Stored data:
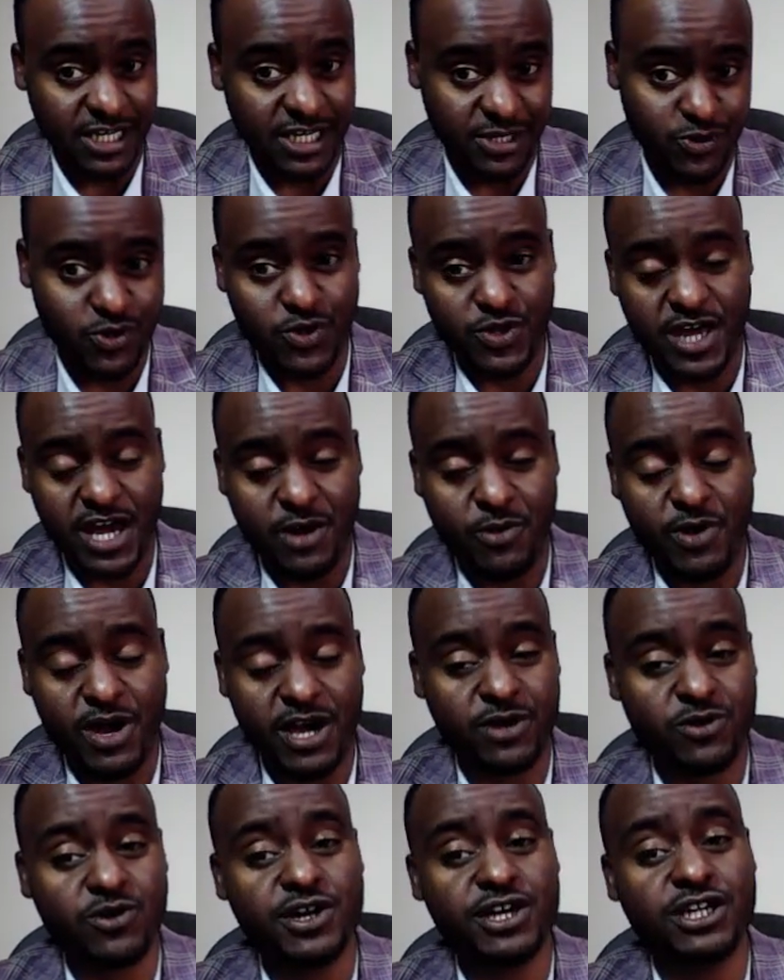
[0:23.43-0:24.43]
So that we are
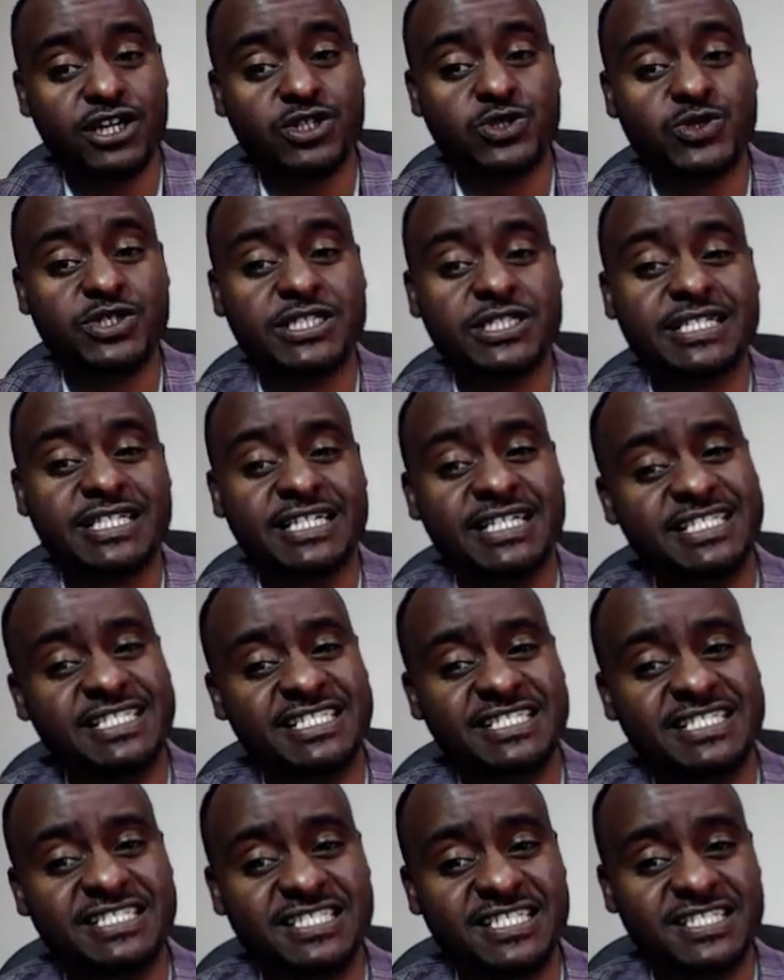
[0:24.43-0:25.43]
going to discuss
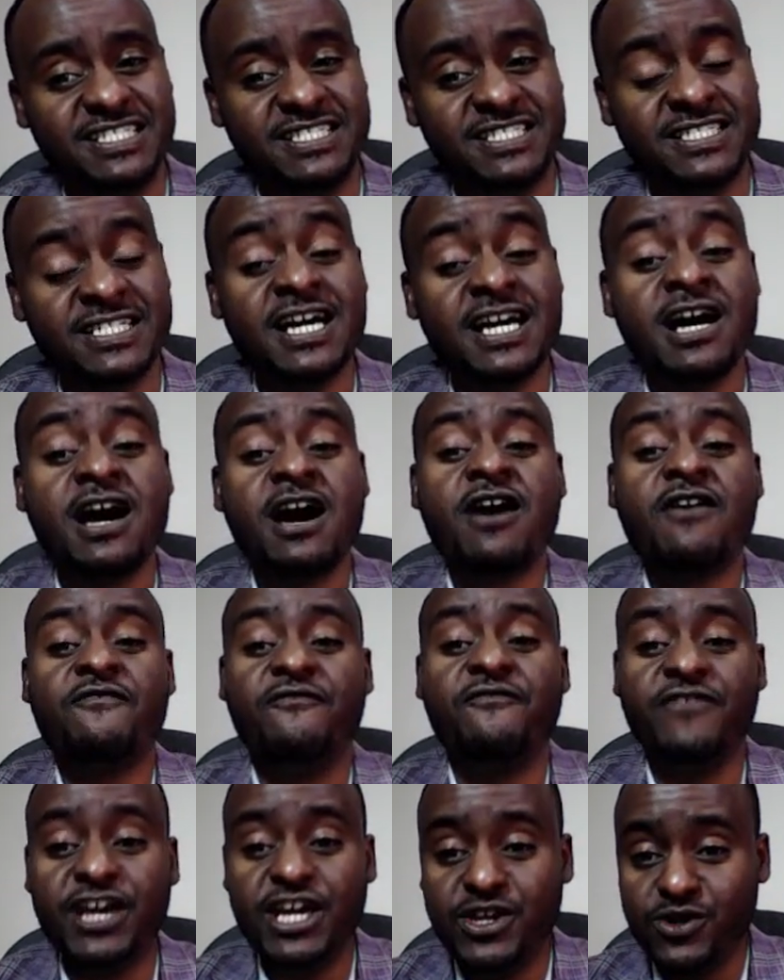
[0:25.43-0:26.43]
in this
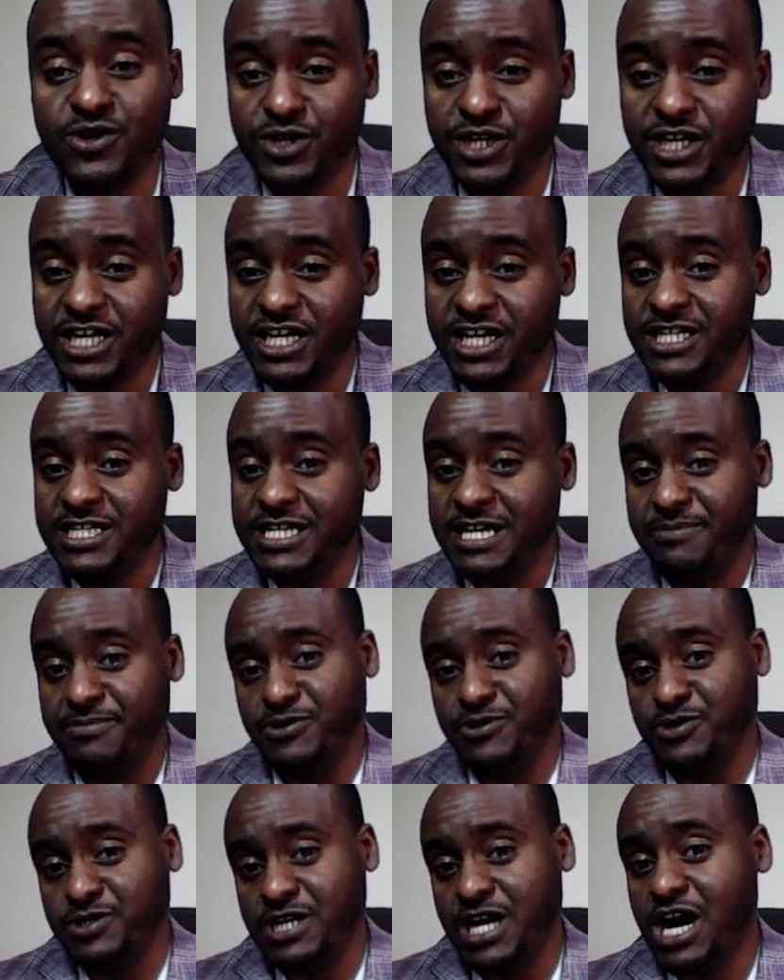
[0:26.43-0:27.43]
video record
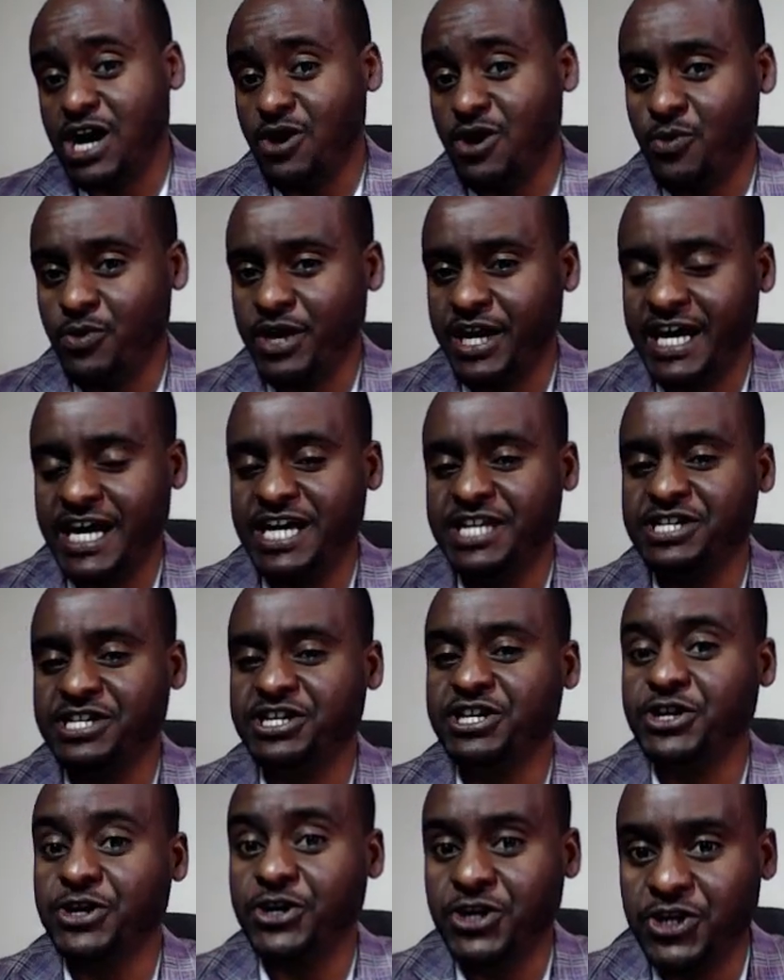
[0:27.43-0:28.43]
about how we can
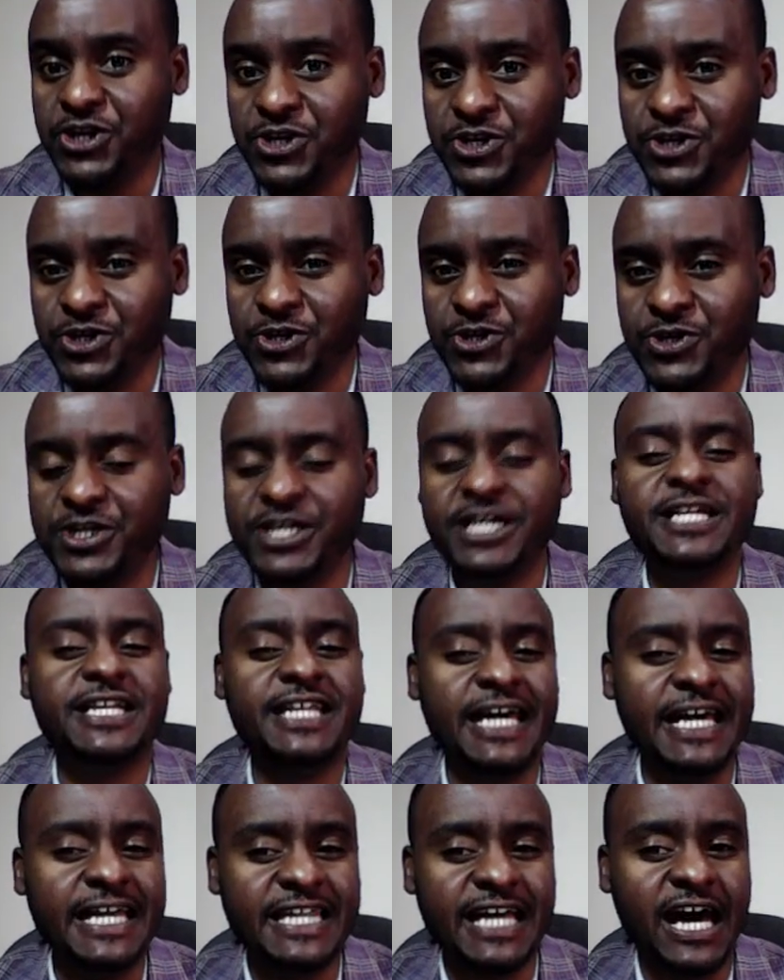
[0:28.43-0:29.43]
record a
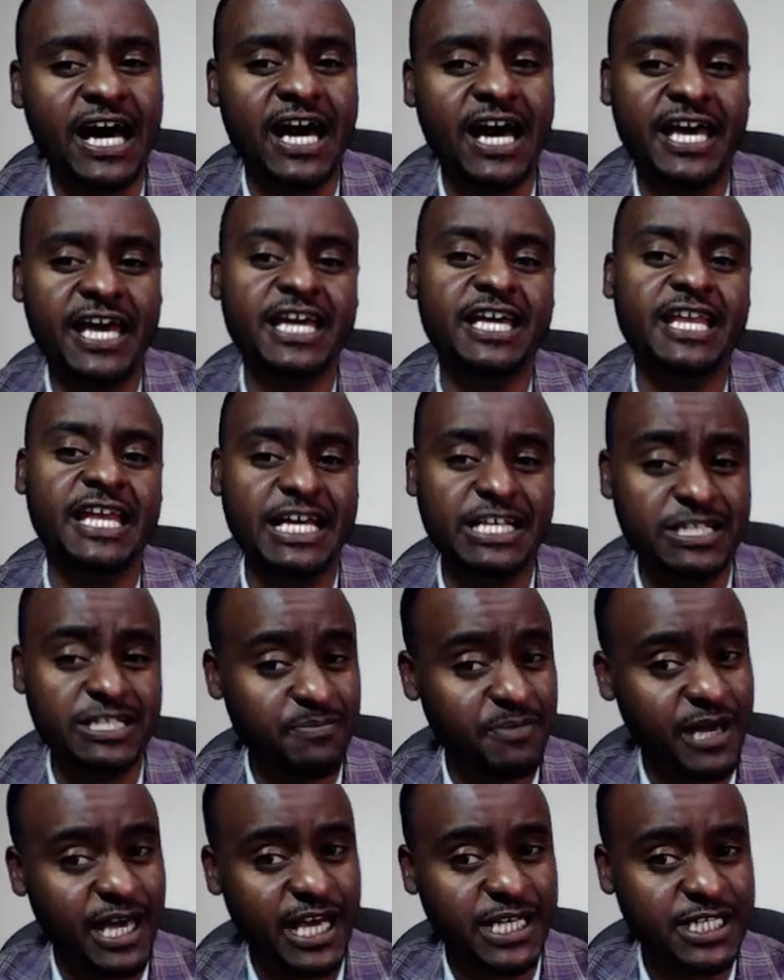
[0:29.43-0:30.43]
data in
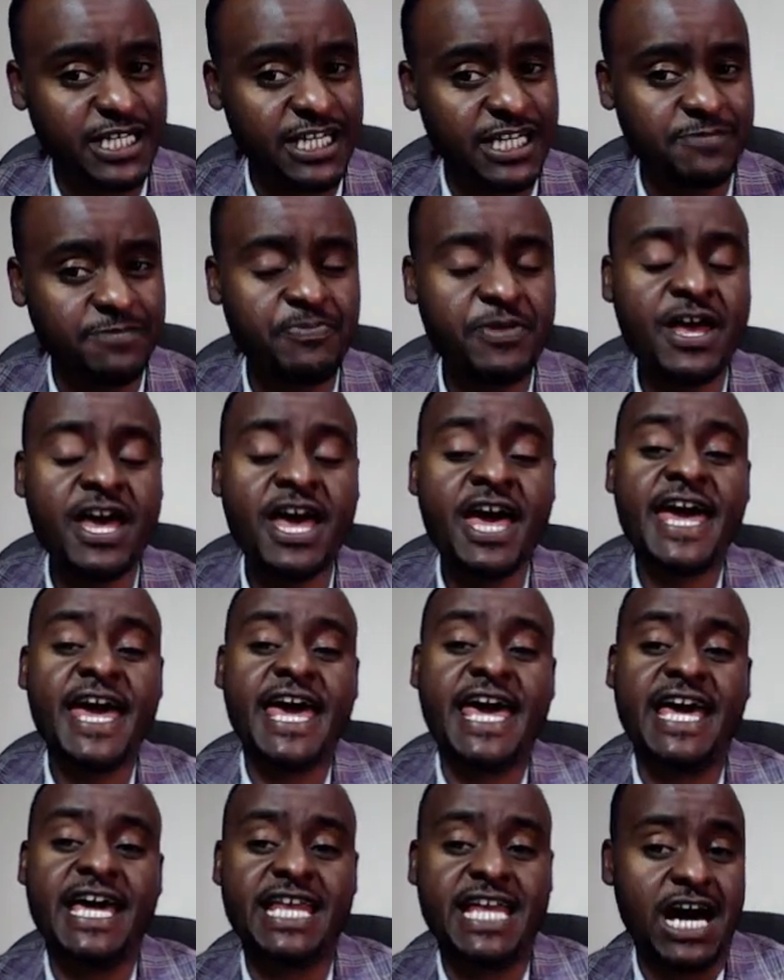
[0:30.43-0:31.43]
SPSS
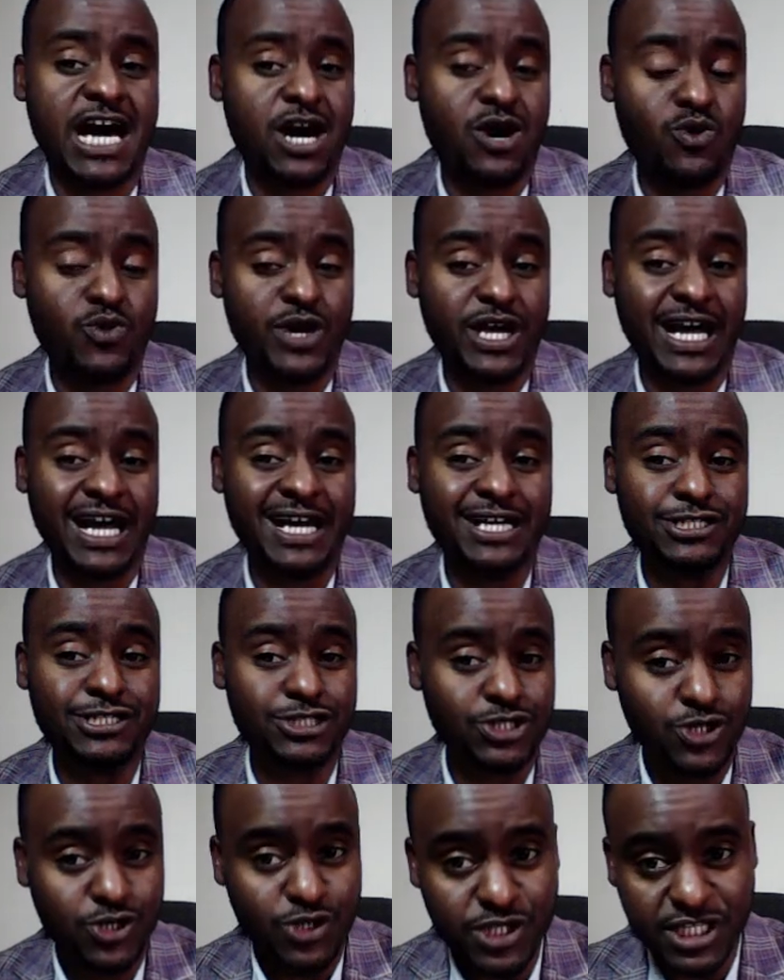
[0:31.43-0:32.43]
and how we can
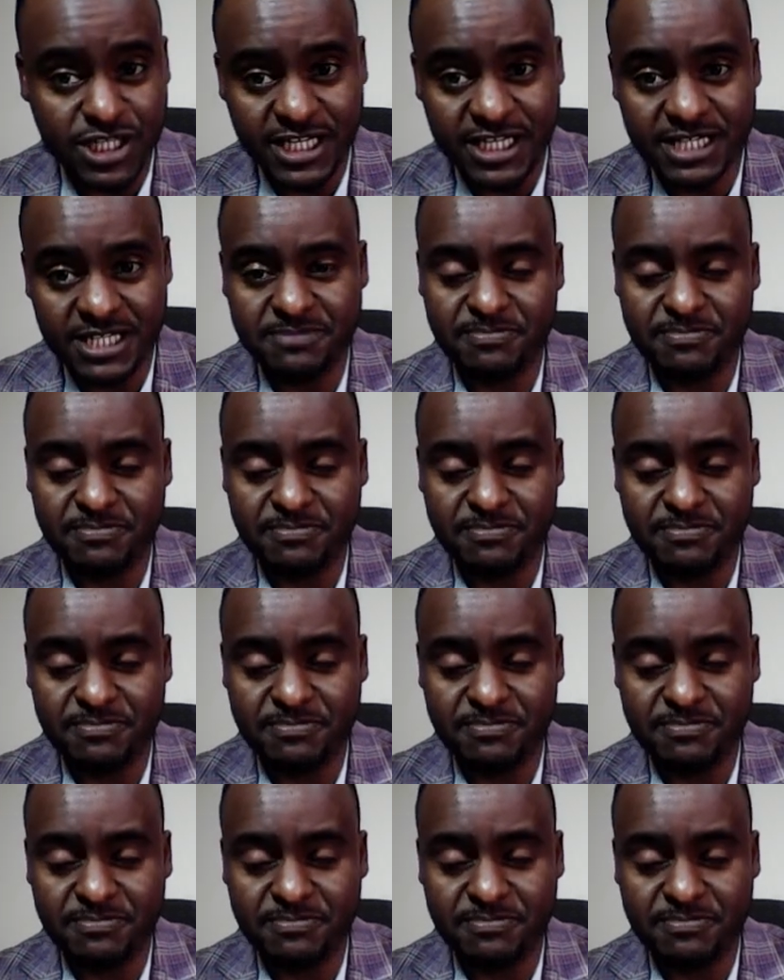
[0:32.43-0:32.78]
sort it.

• REQUIREMENT:
Your copy must match the records above word for word and contain no pictures.

• EXERCISE OUTPUT:
[0:23.43-0:24.43]
So that we are
[0:24.43-0:25.43]
going to discuss
[0:25.43-0:26.43]
in this
[0:26.43-0:27.43]
video record
[0:27.43-0:28.43]
about how we can
[0:28.43-0:29.43]
record a
[0:29.43-0:30.43]
data in
[0:30.43-0:31.43]
SPSS
[0:31.43-0:32.43]
and how we can
[0:32.43-0:32.78]
sort it.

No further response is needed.